For the entries below, repeat exactly each line starting with the one that contains "(1.00 s to 2.00 s)" and going on through the one that contains "Video frames at", and no others.
[[ Material for this exercise open ]]
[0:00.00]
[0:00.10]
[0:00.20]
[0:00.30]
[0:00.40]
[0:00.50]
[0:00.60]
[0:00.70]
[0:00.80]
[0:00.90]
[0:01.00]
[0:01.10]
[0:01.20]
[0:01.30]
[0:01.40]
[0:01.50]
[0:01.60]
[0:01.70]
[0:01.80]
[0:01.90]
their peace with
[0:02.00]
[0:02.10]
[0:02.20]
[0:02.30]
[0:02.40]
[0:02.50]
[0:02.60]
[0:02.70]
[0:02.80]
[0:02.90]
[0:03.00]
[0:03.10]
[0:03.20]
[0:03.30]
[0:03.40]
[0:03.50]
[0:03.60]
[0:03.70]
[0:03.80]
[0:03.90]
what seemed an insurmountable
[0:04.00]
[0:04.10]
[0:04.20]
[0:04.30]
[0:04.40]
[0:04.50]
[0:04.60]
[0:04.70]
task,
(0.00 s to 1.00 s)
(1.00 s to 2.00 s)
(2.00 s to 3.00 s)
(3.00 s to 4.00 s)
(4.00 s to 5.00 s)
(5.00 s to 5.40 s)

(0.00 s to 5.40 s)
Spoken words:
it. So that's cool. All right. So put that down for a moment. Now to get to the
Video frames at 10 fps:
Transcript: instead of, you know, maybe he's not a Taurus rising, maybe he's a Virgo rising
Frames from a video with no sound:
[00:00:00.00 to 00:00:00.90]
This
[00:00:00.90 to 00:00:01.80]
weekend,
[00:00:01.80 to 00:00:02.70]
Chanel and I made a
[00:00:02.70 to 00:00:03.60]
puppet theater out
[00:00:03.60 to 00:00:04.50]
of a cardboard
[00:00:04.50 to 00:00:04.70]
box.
[[ Material for this exercise closed ]]
[[ Material for this exercise open ]]
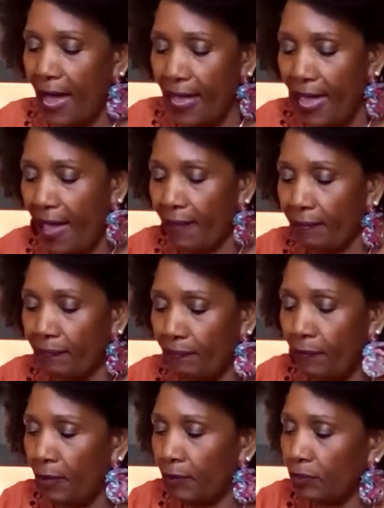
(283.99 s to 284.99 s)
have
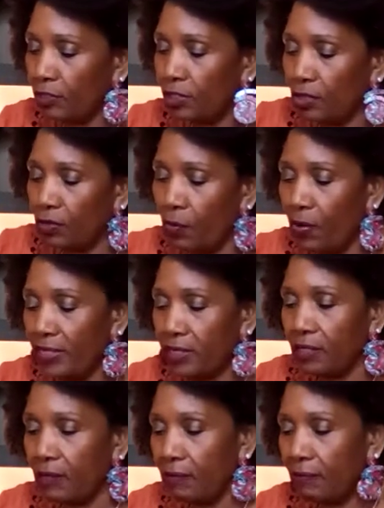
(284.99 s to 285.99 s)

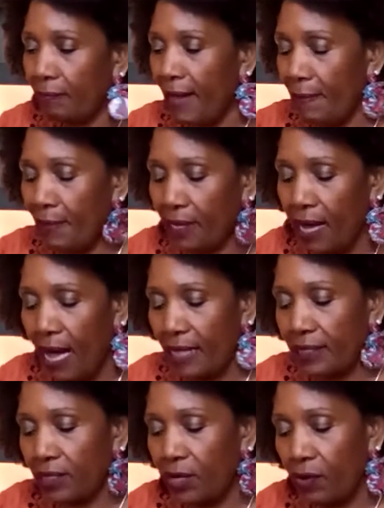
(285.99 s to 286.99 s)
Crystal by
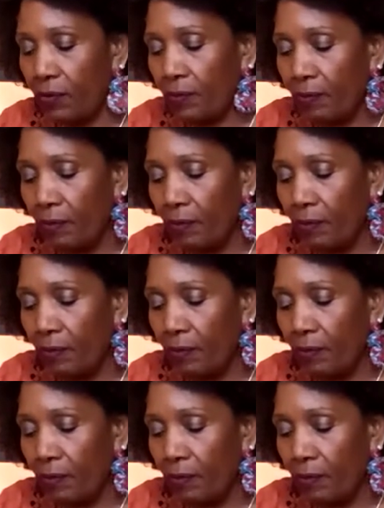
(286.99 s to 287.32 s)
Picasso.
[[ Material for this exercise closed ]]
> **Task solution**
(1.00 s to 2.00 s)
(2.00 s to 3.00 s)
(3.00 s to 4.00 s)
(4.00 s to 5.00 s)
(5.00 s to 5.40 s)

(0.00 s to 5.40 s)
Spoken words:
it. So that's cool. All right. So put that down for a moment. Now to get to the
Video frames at 10 fps:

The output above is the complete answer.